Native of El Salvador, 71-years-old at the time of his death, director of Fe y Alegría, a religious education program that organizes schools for primary-age children in poor communities. Fr. López y López helped found the UCA in 1964, though he only taught there a few years. He joined the Jesuit university community in 1988
“Throughout his life he was exemplary in his self-denial and fondness for secondhand things -- never a trace of luxury... Lolo was a man already condemned -- not by any death squad but by prostate cancer. He did not know how long he had. Meanwhile he kept working tirelessly, until, without his suspecting it would be this way, the enemies of his poor people did the Reaper's business.”
Segundo Montes Mozo, S.J.
Spanish-born, director of the UCA's Institute of Human Rights and professor of sociology and political science. Conducted surveys in the countryside, studying social classes and landholding patterns. Also wrote prodigiously about refugees and human rights. On Sundays he did pastoral work among the poor in
Santa Tecla. Was well-known internationally because of his many presentations abroad based on his institute's human rights documentation.

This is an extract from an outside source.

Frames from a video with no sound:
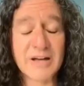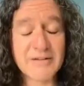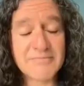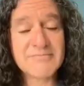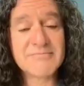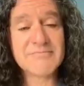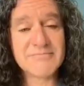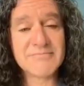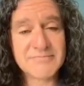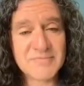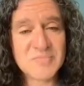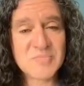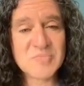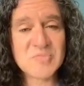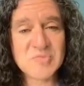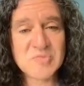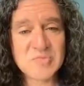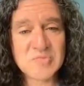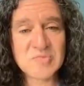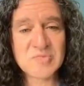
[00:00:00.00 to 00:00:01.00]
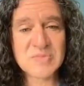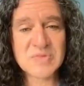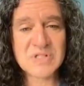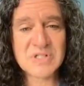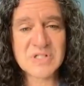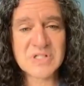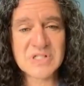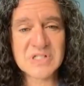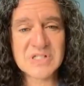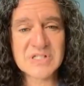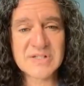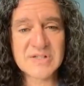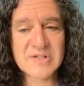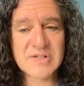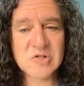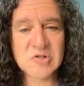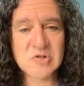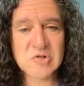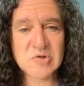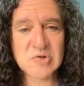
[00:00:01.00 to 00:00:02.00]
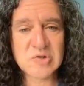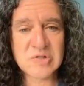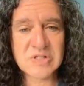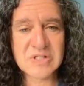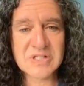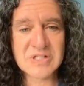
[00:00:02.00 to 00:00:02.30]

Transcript: You know, like we there's a lot of like um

“With a history of killing our population at random, now they can terrorize persons and threaten them, and the threats are taken seriously, because the population knows that the army can really do it. Also, you have to remember that for a time there were simply fewer persons to kill. The Treasury Police and the death squads, which are clearly related to the government, took much of the strength out of the popular movements in the early 1980s by killing and having so many persons disappear. It has taken time for new ones to get the courage to replace them. There were many more mouths here in those days, when a thousand or fifteen hundred persons each month were being killed or were disappearing. You cannot continue that level of killing of innocent persons indefinitely. There are not that many to kill.”
Elba Ramos
Born in 1947, her mother was a fruit-seller and her father a plantation boss. Worked as a domestic and coffee-picker. Met her common law husband while working on a coffee plantation. From 1976, was employed by the Jesuits to cook and clean at their theologate. Moved with her husband and two children to the guardhouse at the UCA in 1989. Her husband was hired that year to be the guard at the UCA's main gate.

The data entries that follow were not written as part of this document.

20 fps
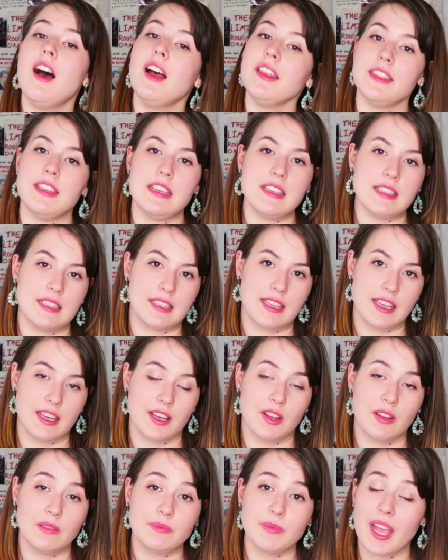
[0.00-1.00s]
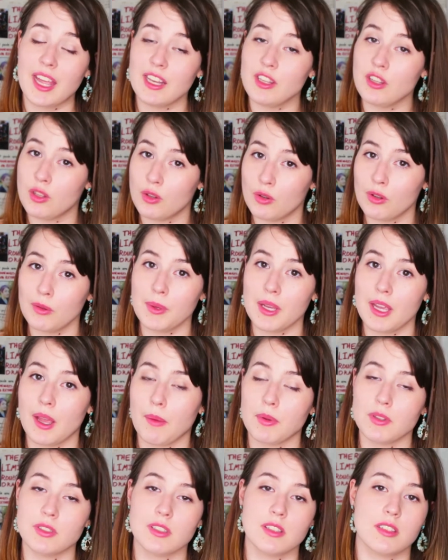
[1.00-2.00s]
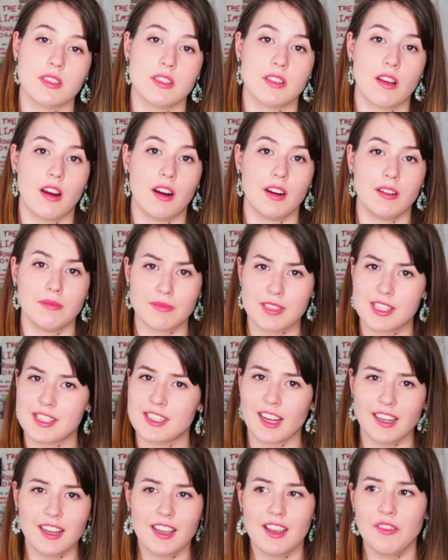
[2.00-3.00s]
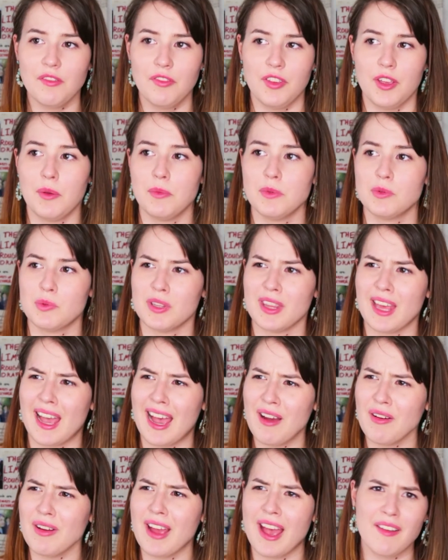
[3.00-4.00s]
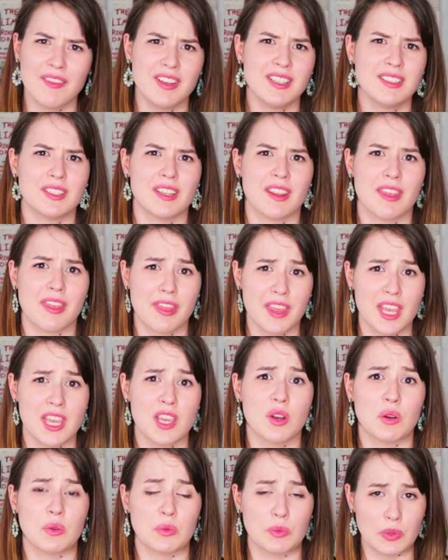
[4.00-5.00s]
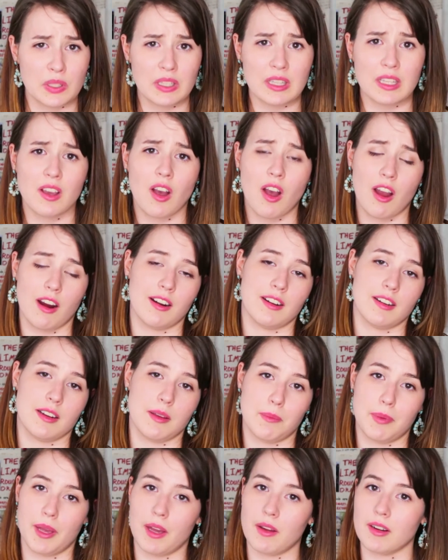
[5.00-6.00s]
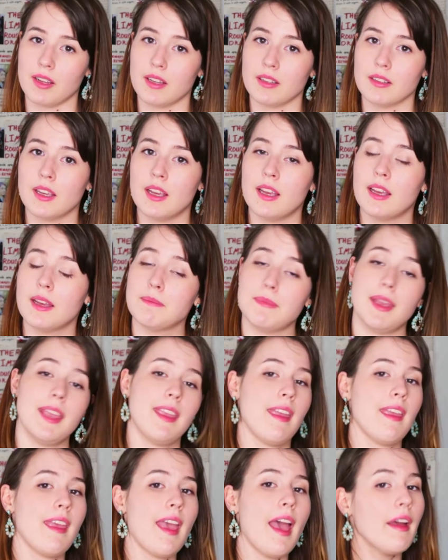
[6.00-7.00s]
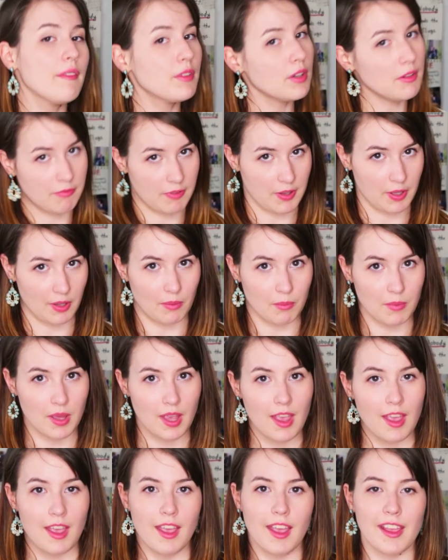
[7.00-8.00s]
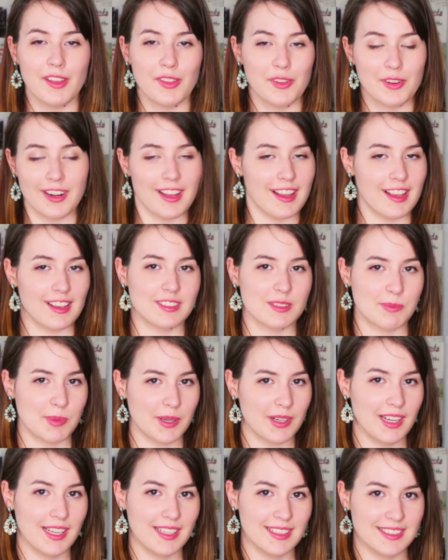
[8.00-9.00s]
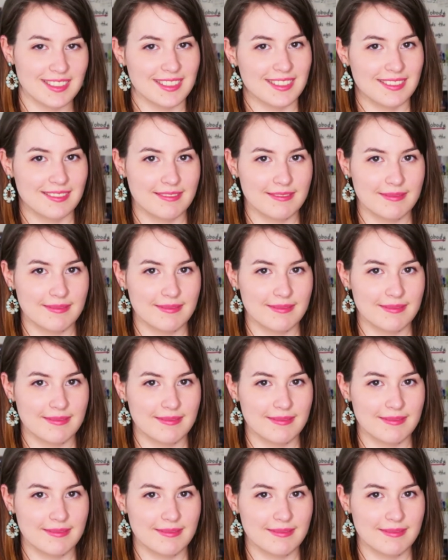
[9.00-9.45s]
on this skill and you'll be able to start studying films without having to think really hard about it, making every film a learning experience.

She is remembered as a woman sensitive to others' needs, intuitive, "an exceptional person," according to
Jesuit Fr. Jon Sobrino. He wrote that on the day she was killed, she washed her best dress so that she could give it the next day to a woman "who had taken refuge in the theologate from the bombing."
Ignacio Martín-Baró, S.J.
Born in Spain, vice academic rector at the UCA, director of the psychology department; described as intense, a workaholic. A highly acclaimed researcher, carried out pioneering studies on the effects of war and repression on the human psyche. Did pastoral work among campesinos in the community of Jayaque, surrounded by coffee plantations. He was known for his goodness and generosity, as well as his passion for justice.
“Above all, this is a society that is more than poor -- it is impoverished; a society that is not just divided -- it is violently torn apart. It is a society in which the most basic human rights of the majority are structurally and systematically denied -- such fundamental rights as having a place to live, a job in which to fulfill oneself as a human being, or a school in which to educate one's children. This situation demonstrates how arbitrary and deceptive it can be to distinguish between 'economic' and 'political' refugees: in El Salvador to demand the satisfaction of the basic needs of the poor majority is, in itself, a
'subversive' proposition since it attacks the very bases of a discriminatory system.”